The Ghost Woods by C.J. Cooke

In the midst of the woods stands a house called Lichen Hall.

This place is shrouded in folklore—old stories of ghosts, of witches, of a child who was not quite a child.

Now the woods are creeping closer, and something has been unleashed.

Pearl Gorham arrives in 1965, one of a string of young women sent to Lichen Hall to give birth. And she soon suspects the proprietors are hiding something.

Then she meets the mysterious mother and young boy who live in the grounds—and together they begin to unpick the secrets of this place.

As the truth comes to the surface and the darkness moves in, Pearl must rethink everything she knew—and risk what she holds most dear.

 

Ghost Woods is told from two points of view, on two timelines that eventually converge since they are less than a decade apart, from 1959 to the mid-1960s.

It begins with a folk tale of a girl who fell asleep in the wood where the trees were so old that their trunks had whitened, and awoke pregnant with a child that wasn't human. It is on the grounds of these Ghost Woods that later become Lichen Hall, owned by a couple surrounded by rumors of a dead son they stole from the morgue, where Mabel is sent to give birth.

Mabel is a young woman who believes ghosts live under her skin. She is shocked to be told that she is pregnant since she has never been with any man. She has never been away from home, and it is unfortunate that Lichen Hall is her first experience. 

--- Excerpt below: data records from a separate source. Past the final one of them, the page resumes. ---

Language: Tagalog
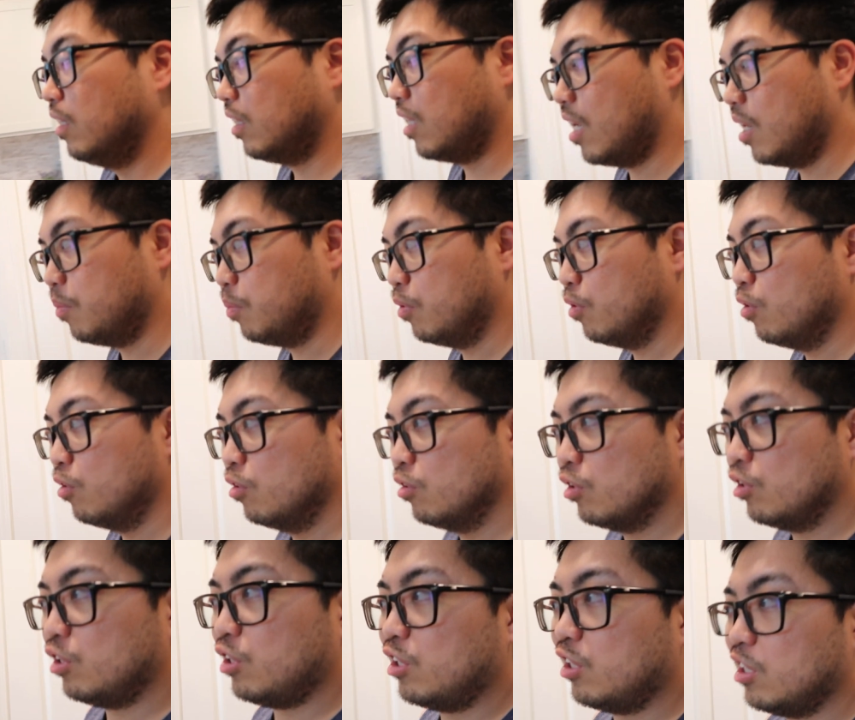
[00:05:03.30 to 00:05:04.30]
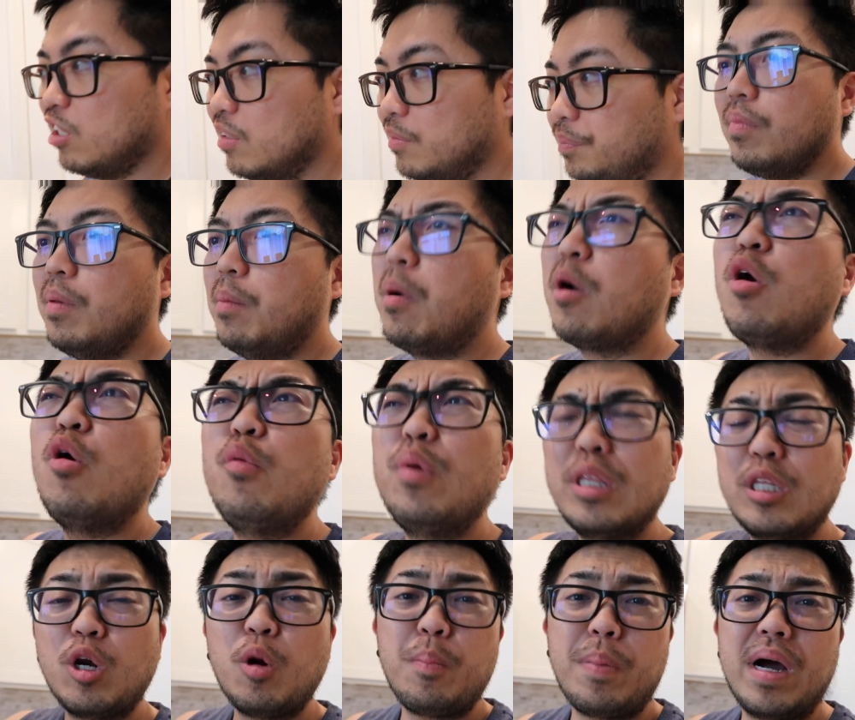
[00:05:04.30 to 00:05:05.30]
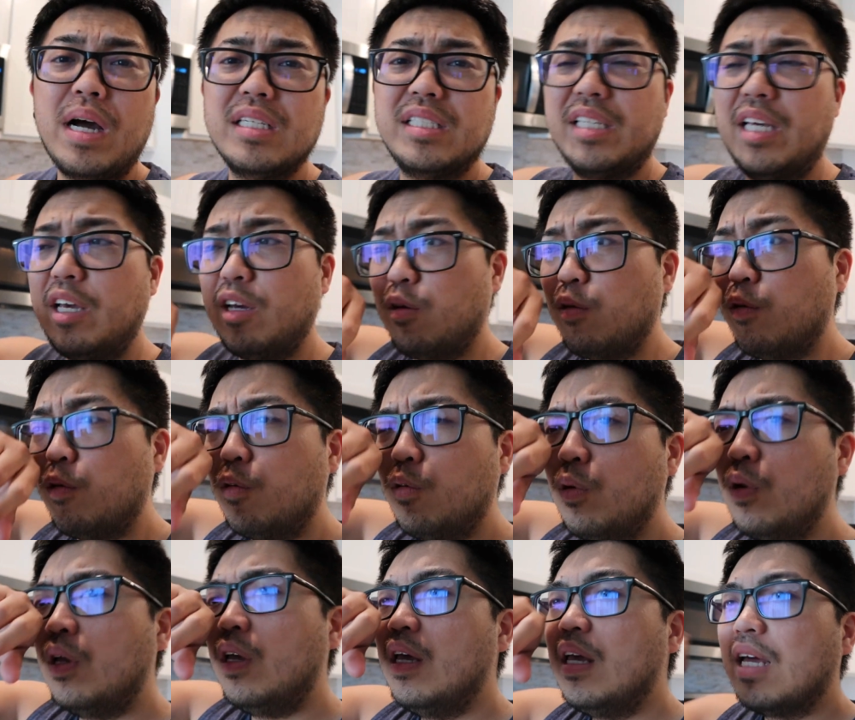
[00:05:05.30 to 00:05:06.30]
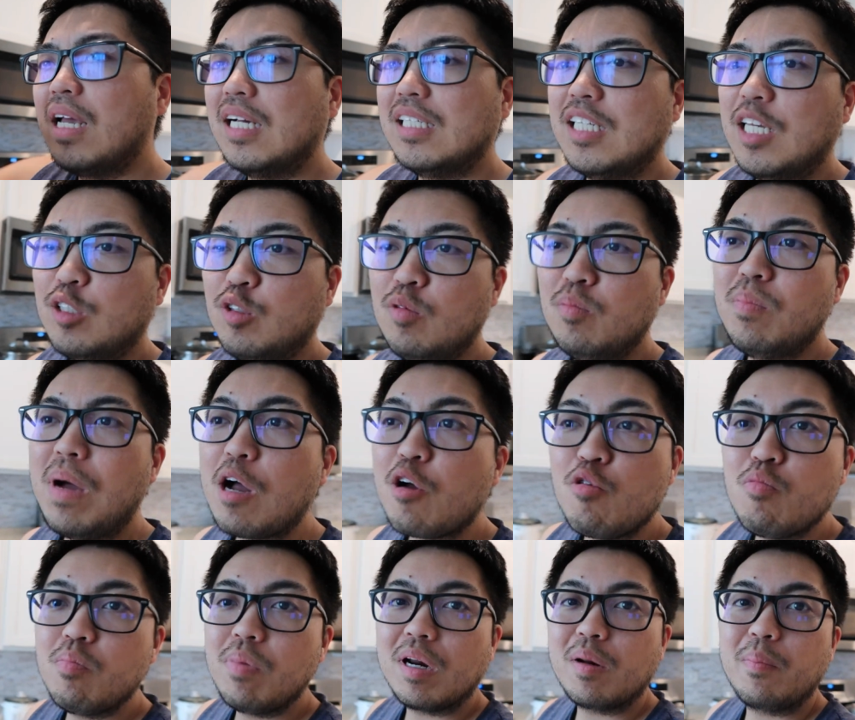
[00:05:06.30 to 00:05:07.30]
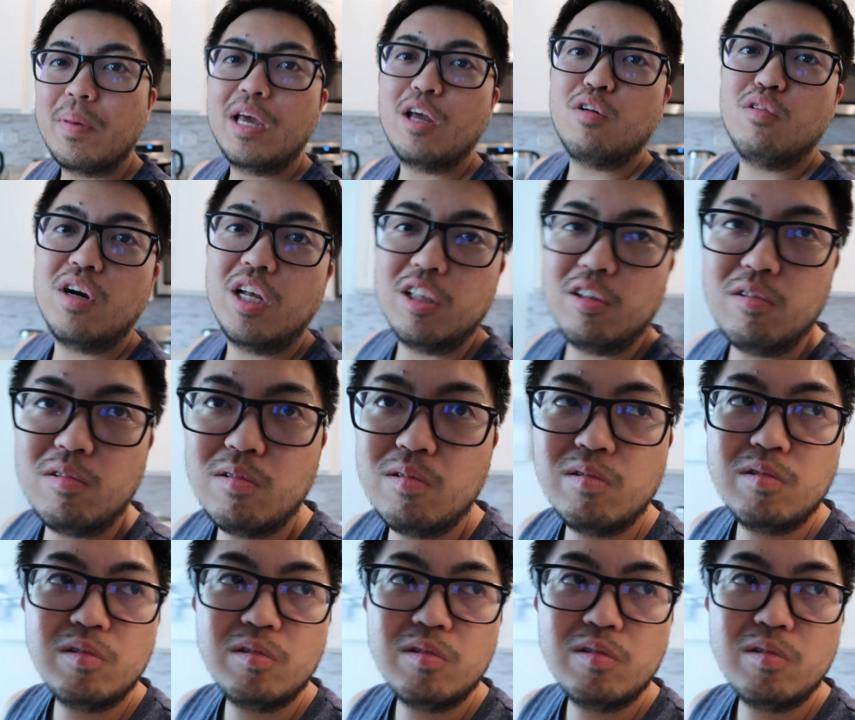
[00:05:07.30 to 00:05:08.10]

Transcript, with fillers: Tapos, mag-withdraw pa kasi ako. Kasi itong bagong barbero na to,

A few years later Pearl is also sent to this home. She had been a nurse but lost her job when she got pregnant in the days when it was considered shameful to be pregnant outside of marriage. The home is in a state of disrepair, with mold and mushrooms growing in much of the house. Mrs. Whitlock, the owner of the house is sometimes pleasant and other times cruel, giving an unsettling feeling of never knowing what to expect.

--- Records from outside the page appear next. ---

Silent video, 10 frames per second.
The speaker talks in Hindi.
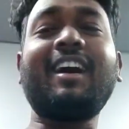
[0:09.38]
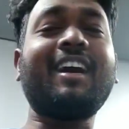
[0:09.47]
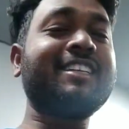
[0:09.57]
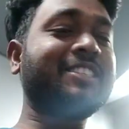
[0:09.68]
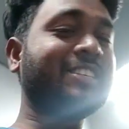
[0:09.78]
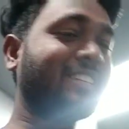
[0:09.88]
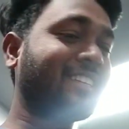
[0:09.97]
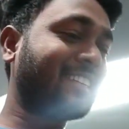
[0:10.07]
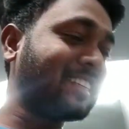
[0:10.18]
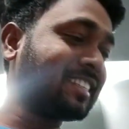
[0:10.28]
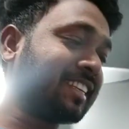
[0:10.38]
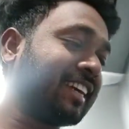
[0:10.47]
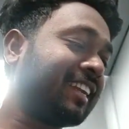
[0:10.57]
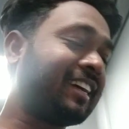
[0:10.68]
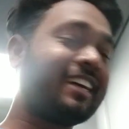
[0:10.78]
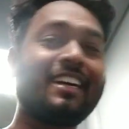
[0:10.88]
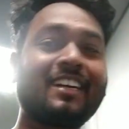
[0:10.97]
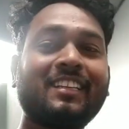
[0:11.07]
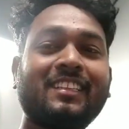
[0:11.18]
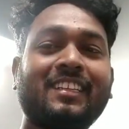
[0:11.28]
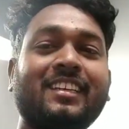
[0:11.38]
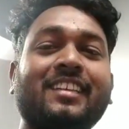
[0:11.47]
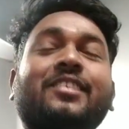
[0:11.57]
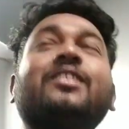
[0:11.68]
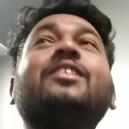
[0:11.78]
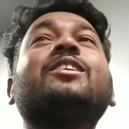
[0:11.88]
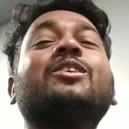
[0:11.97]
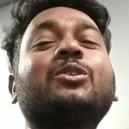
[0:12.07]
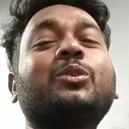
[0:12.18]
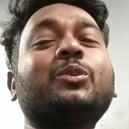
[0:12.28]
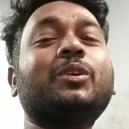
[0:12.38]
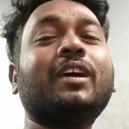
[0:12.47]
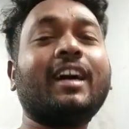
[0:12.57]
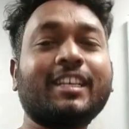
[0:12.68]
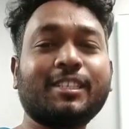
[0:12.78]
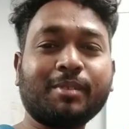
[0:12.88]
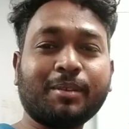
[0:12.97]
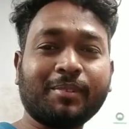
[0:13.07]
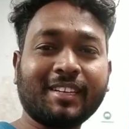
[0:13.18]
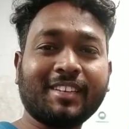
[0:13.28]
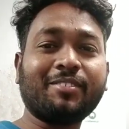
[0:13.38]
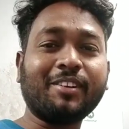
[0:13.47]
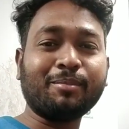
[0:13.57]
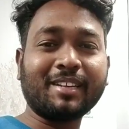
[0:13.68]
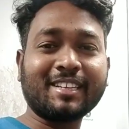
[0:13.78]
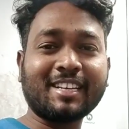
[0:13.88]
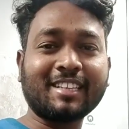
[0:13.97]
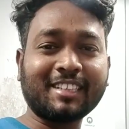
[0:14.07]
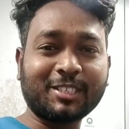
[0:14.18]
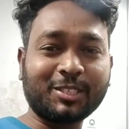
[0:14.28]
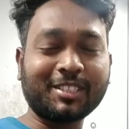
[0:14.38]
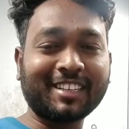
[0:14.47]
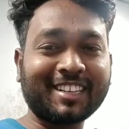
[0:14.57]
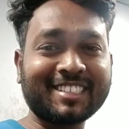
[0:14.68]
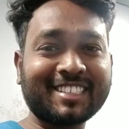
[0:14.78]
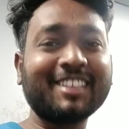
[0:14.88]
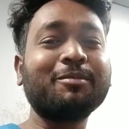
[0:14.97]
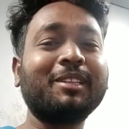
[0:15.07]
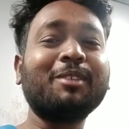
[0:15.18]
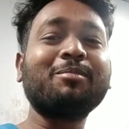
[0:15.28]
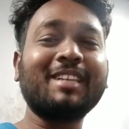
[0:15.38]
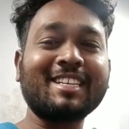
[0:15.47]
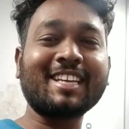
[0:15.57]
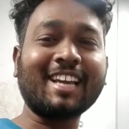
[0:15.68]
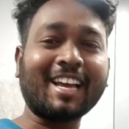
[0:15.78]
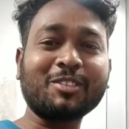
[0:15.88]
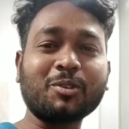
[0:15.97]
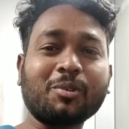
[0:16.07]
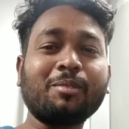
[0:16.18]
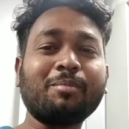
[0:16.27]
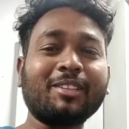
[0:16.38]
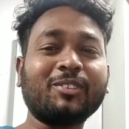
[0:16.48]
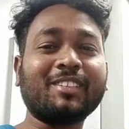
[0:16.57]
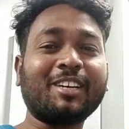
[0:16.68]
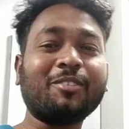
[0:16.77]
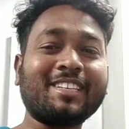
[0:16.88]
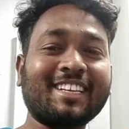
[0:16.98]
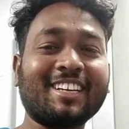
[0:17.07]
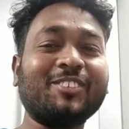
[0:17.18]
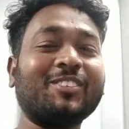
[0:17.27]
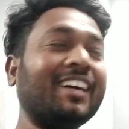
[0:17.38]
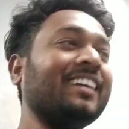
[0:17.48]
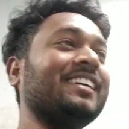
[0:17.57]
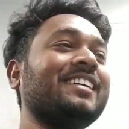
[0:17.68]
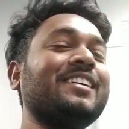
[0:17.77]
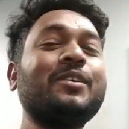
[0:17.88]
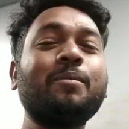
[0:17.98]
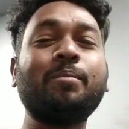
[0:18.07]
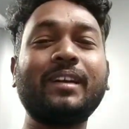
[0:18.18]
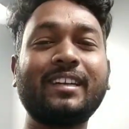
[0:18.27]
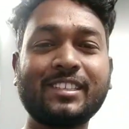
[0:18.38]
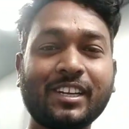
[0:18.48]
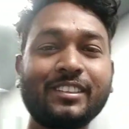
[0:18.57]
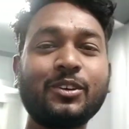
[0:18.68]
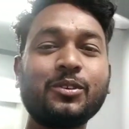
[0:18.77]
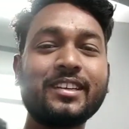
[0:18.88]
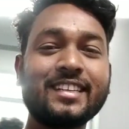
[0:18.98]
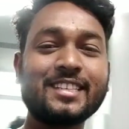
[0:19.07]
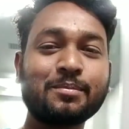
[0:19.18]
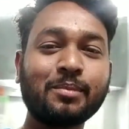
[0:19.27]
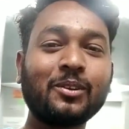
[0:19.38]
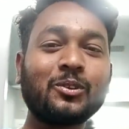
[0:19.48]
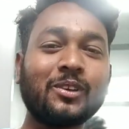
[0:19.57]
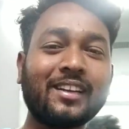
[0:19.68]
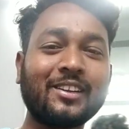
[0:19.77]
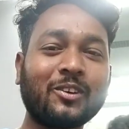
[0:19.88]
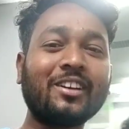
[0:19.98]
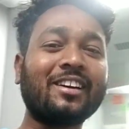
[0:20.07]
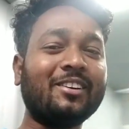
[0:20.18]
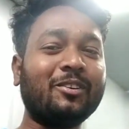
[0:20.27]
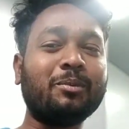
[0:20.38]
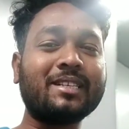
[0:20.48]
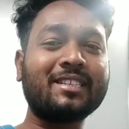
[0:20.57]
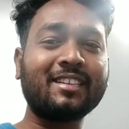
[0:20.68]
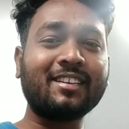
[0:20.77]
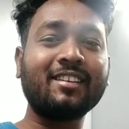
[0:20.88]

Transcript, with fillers: आज इस साल का आखिरी दिन है तो आज मैं अपने फैमिली के साथ अच्छे तरीके से मतलब जैसा एज यूजल बात होता है वैसे ही करूँगा बट चाहता हूँ कि इस पल को थोड़ा रिकॉर्ड कर लूँ बस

I loved the majority of this book. I had a lot of sympathy for both Mabel and Pearl and I loved to hate the mean girls who were there when Mabel first arrived. If I had any issue, it would just be one line concerning female anatomy that I am certain every nurse and hopefully all women will know was mis-stated. Situations grow more ominous as the pregnancies progress in this historical gothic horror. The pacing gathers speed as the timelines converge, and the sense of imminent danger for all of the remaining women in the home is constant. 

4 out of 5 stars

My thanks to Berkley Publishing for the e-ARC.